Title
AWS re:Invent 2022 - A real-world resilience evolution in the cloud framework (ARC309)
Summary
- Anderson Motta from Itaú and Gus Santana and Robert Fuente from AWS presented their collaborative resilience program.
- Itaú Unibanco, a 98-year-old financial institution from Brazil, is the largest in Latin America with operations in 20 countries and a strong digital customer base.
- The journey to the cloud began in 2016 with private cloud frameworks and data centers, evolving to a public cloud-first mandate in 2020.
- Itaú has migrated 45% of its applications to AWS, aiming for 60% by the end of 2023.

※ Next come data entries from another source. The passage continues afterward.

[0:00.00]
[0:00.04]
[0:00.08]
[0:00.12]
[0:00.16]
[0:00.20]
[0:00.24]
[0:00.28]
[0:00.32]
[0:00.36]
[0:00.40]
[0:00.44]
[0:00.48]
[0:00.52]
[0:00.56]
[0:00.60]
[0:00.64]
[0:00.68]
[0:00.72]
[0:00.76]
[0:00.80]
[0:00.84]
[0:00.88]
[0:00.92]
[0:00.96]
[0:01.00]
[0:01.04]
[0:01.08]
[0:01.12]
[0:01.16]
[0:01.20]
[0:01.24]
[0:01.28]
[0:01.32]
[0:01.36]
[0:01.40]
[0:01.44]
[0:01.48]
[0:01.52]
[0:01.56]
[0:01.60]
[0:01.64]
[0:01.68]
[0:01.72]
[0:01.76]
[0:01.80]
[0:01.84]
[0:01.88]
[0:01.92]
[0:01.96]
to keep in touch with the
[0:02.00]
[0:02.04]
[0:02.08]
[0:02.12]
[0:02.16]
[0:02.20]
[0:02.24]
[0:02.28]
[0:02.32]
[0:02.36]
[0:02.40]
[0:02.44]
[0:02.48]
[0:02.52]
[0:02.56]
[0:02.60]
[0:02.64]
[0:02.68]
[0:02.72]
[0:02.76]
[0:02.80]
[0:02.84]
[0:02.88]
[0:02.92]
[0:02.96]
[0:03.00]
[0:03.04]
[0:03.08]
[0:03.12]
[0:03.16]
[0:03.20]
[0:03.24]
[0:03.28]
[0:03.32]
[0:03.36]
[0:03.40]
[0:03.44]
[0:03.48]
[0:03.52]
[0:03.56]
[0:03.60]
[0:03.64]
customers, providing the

- The Resilience Evolution Program was created to address high-impact events affecting customers, with AWS working backwards to meet Itaú's needs.
- The program established five pillars: monitoring, testing (chaos engineering), understanding dependencies, architectural enhancements, and governance.

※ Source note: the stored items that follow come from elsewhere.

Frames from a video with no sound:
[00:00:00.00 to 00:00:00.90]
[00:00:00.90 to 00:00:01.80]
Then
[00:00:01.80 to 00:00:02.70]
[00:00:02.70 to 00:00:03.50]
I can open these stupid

- A "mechanisms" pillar was added to scale the lessons learned across the bank.
- The program led to a 75% reduction in high-impact events and a significant reduction in Mean Time to Recovery (MTTR).

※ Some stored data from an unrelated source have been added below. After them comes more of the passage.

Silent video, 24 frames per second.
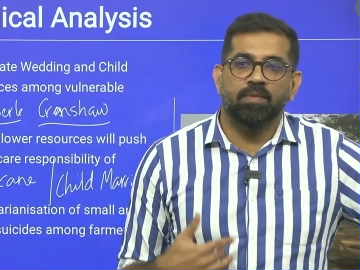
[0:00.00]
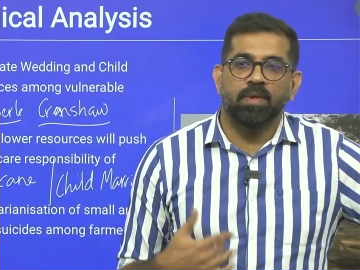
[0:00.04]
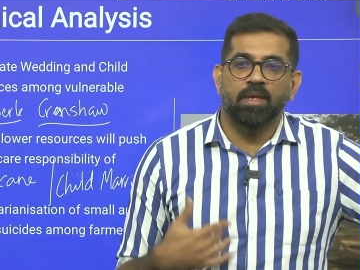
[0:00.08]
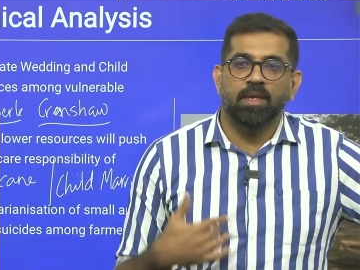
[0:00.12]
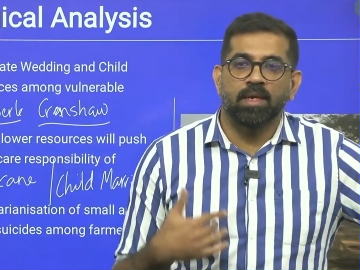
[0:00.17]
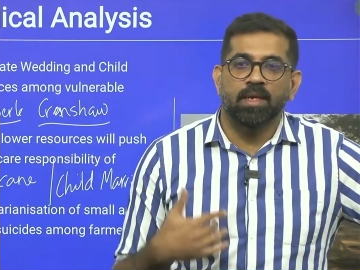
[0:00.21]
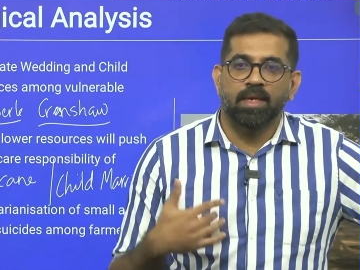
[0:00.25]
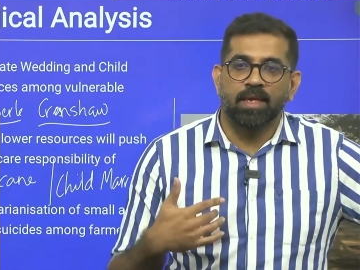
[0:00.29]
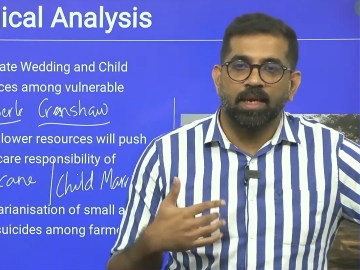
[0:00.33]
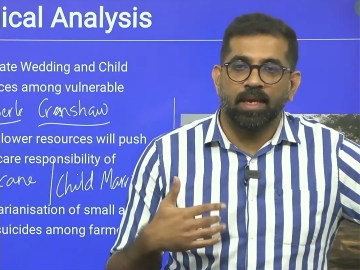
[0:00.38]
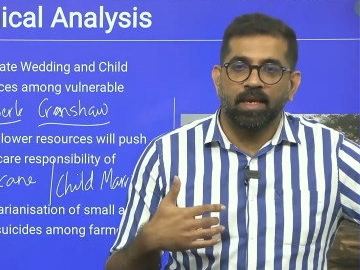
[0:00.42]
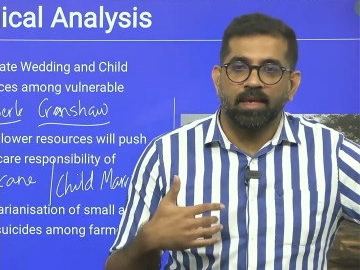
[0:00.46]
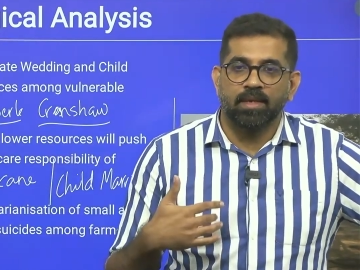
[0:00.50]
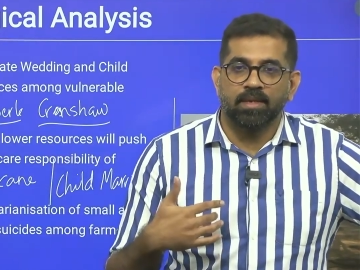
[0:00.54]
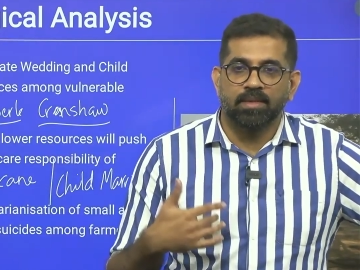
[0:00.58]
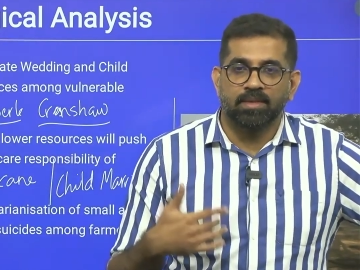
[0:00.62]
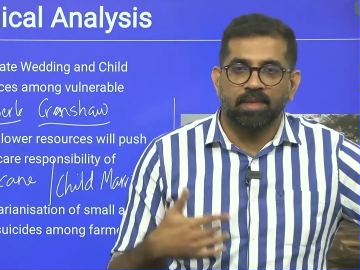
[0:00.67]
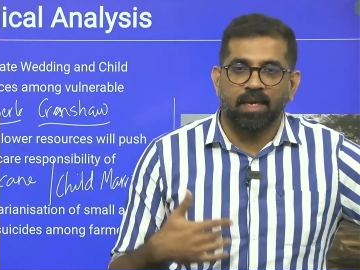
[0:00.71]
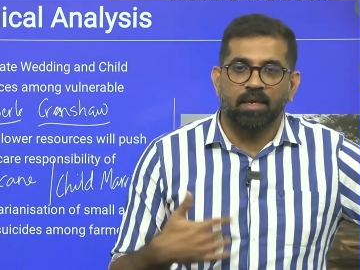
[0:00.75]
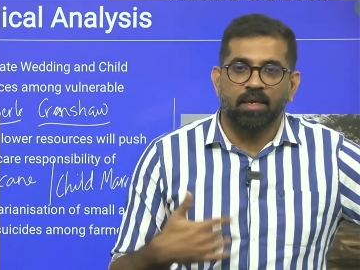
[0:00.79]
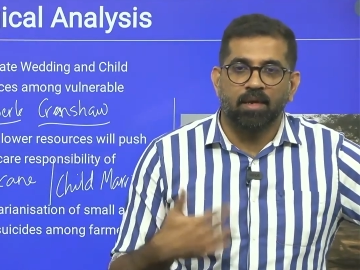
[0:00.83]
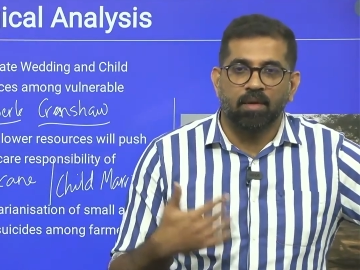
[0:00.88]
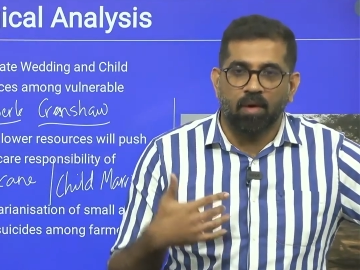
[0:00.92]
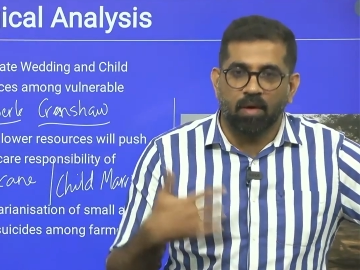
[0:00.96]
will create
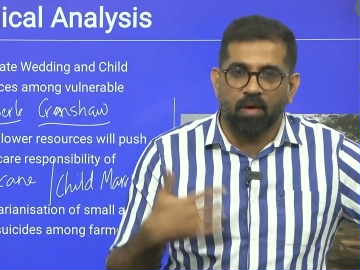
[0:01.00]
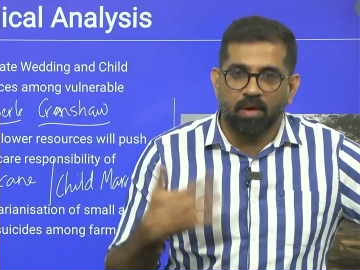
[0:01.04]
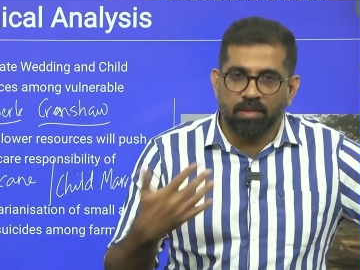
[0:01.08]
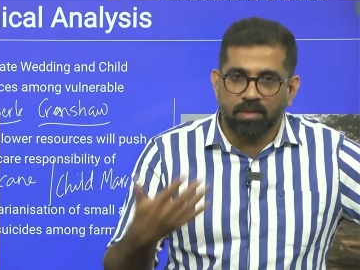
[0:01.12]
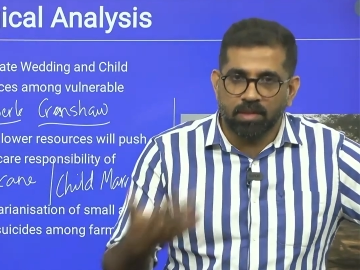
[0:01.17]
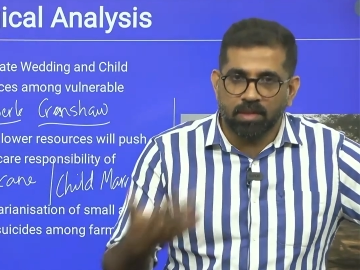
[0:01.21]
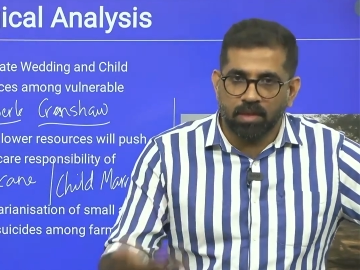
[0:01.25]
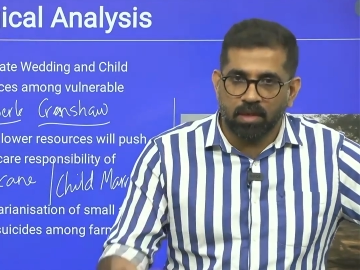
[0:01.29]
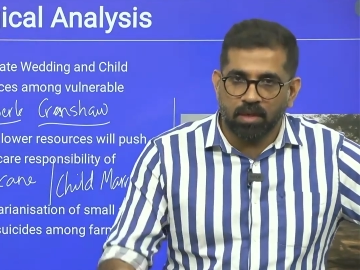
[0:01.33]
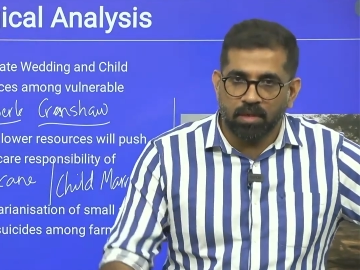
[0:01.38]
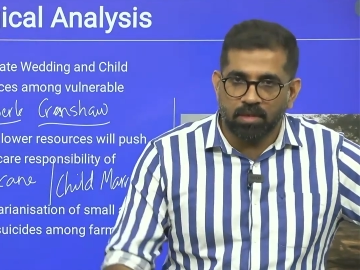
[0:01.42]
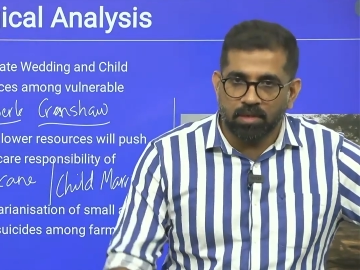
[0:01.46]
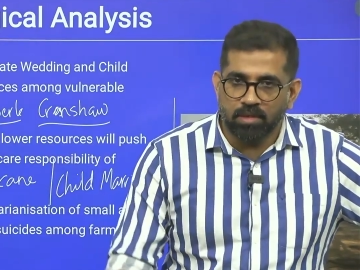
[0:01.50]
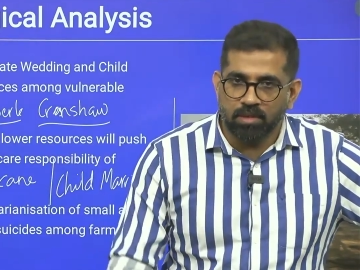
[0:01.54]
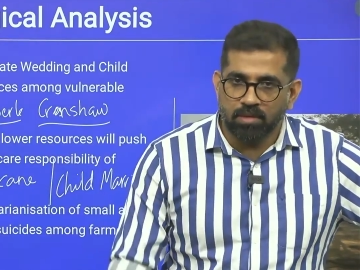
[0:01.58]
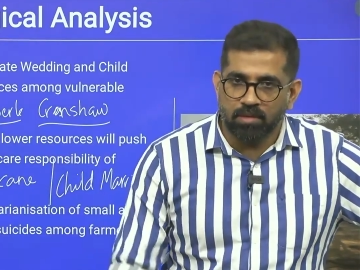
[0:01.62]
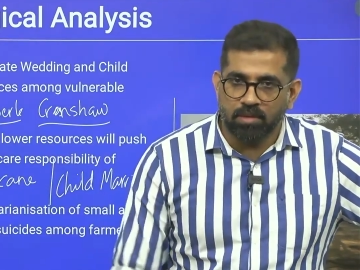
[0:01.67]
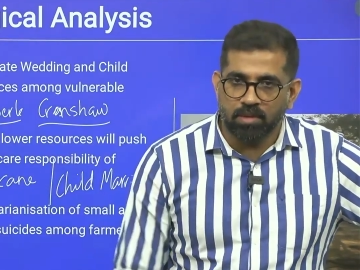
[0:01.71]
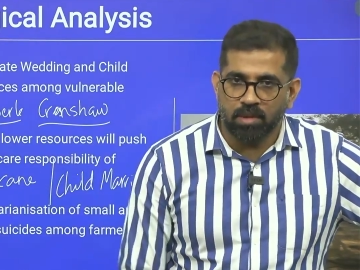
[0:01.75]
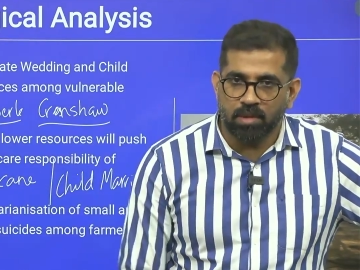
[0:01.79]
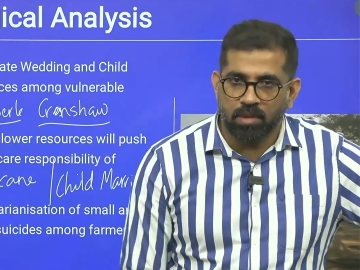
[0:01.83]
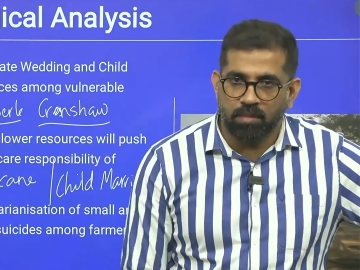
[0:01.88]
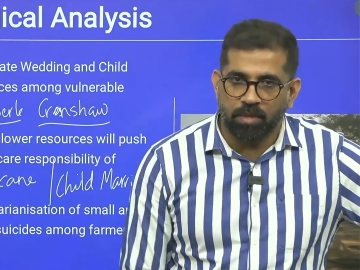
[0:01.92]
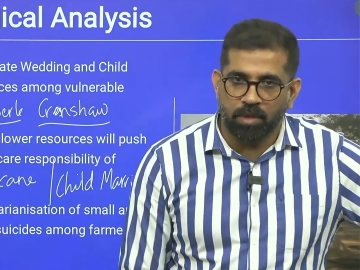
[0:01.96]
psychological
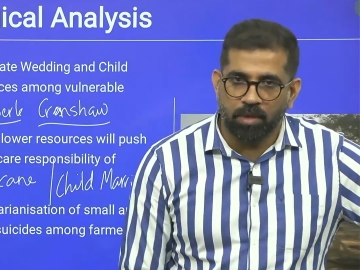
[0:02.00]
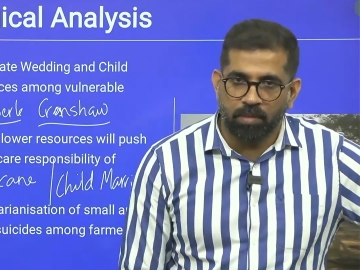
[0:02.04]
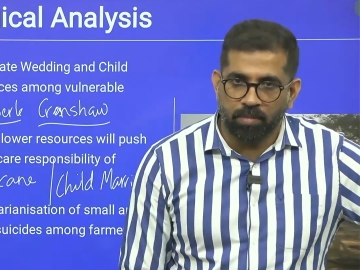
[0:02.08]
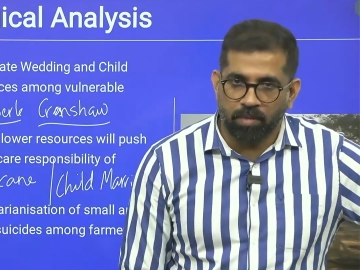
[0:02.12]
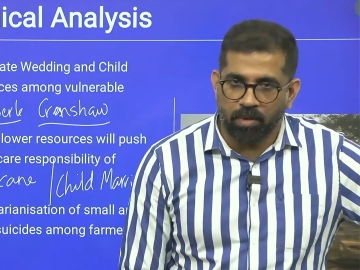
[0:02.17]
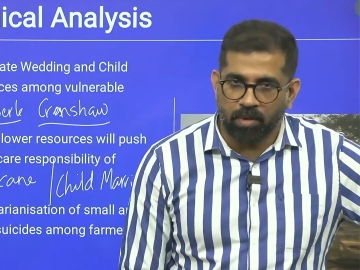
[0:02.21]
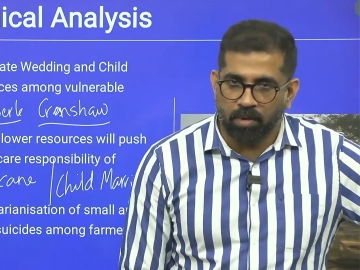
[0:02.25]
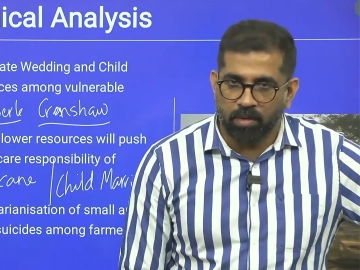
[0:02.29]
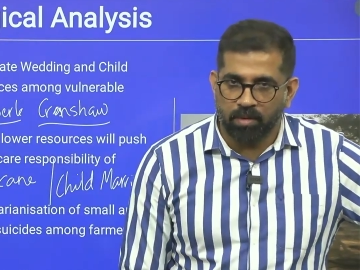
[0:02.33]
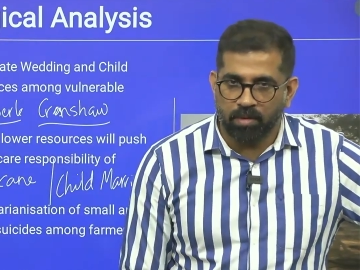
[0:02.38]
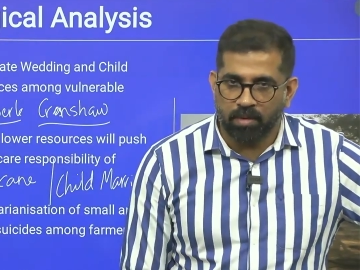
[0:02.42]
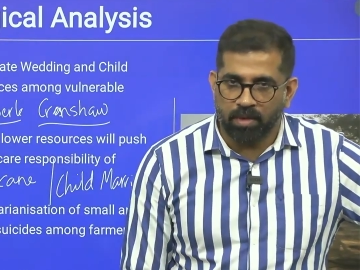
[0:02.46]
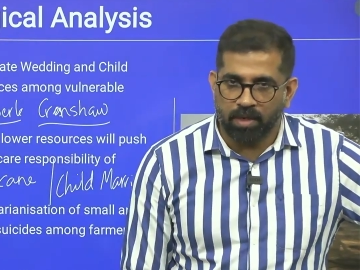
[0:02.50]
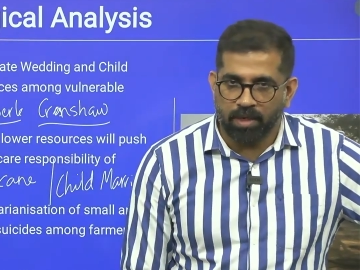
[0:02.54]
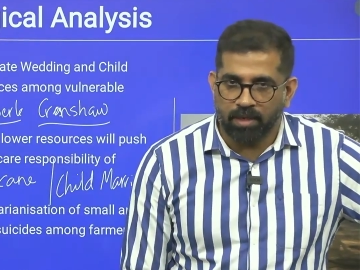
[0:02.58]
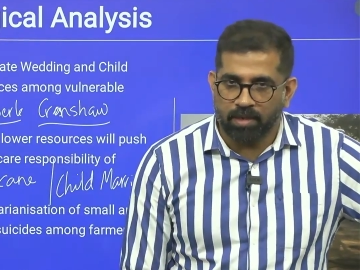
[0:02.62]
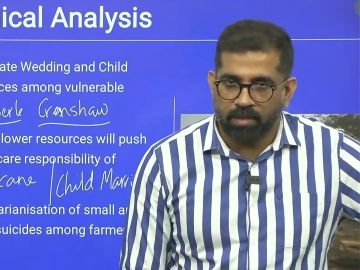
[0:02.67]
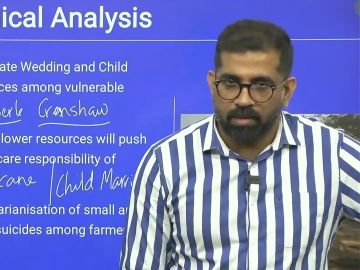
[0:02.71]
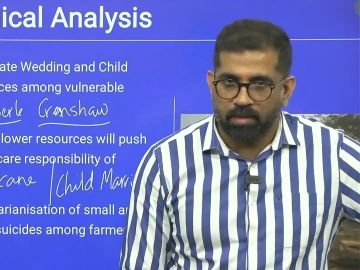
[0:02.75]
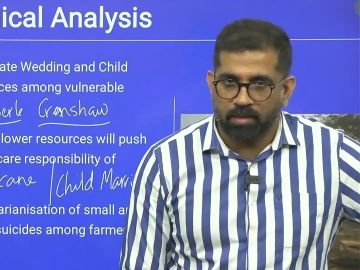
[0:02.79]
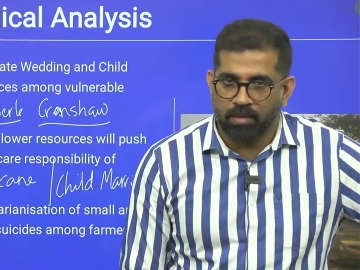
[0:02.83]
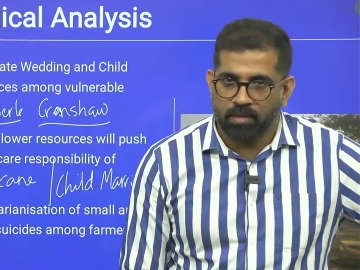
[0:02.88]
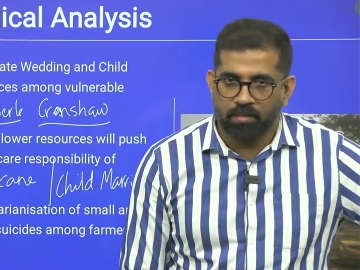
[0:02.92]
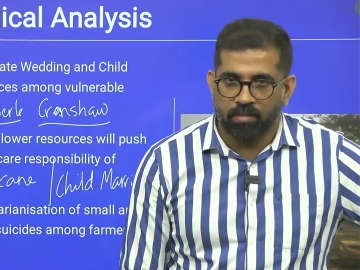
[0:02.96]
issues in people,
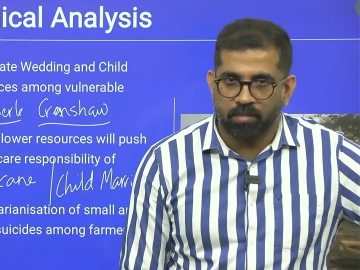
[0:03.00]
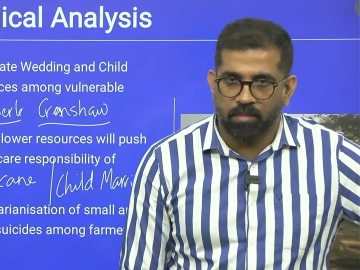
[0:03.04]
right?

- AWS provided a Single Threaded Leader (STL) for the program, daily stand-up meetings, and a focus on communication.
- Key activities included chaos engineering, critical dependencies analysis, blue-green deployment strategies, and observability improvements.
- AWS Incident Detection and Response (IDR) was introduced to enhance support for critical workloads.
Insights
- Itaú's digital transformation required decoupling monolithic applications into microservices and adopting a data-driven approach with observability.
- The Resilience Evolution Program is an example of AWS's customer-centric approach, creating a tailored solution for Itaú's specific challenges.
- The program's success was measured not only by the reduction in high-impact events but also by the establishment of a sustainable model for future application development.
- The STL role was crucial in ensuring the program's focus and accountability, demonstrating the importance of dedicated leadership in large-scale projects.
- The use of chaos engineering and dependency mapping highlights the proactive approach to resilience, preparing for potential failures rather than reacting to them.
- The creation of executive dashboards and traffic light systems (farol) for application health visibility indicates a high level of maturity in operational monitoring.
- The introduction of AWS IDR shows a commitment to continuous improvement and the value of feedback loops between AWS and its customers.
- The program's emphasis on governance and executive sponsorship underscores the importance of aligning technical initiatives with organizational support and change management.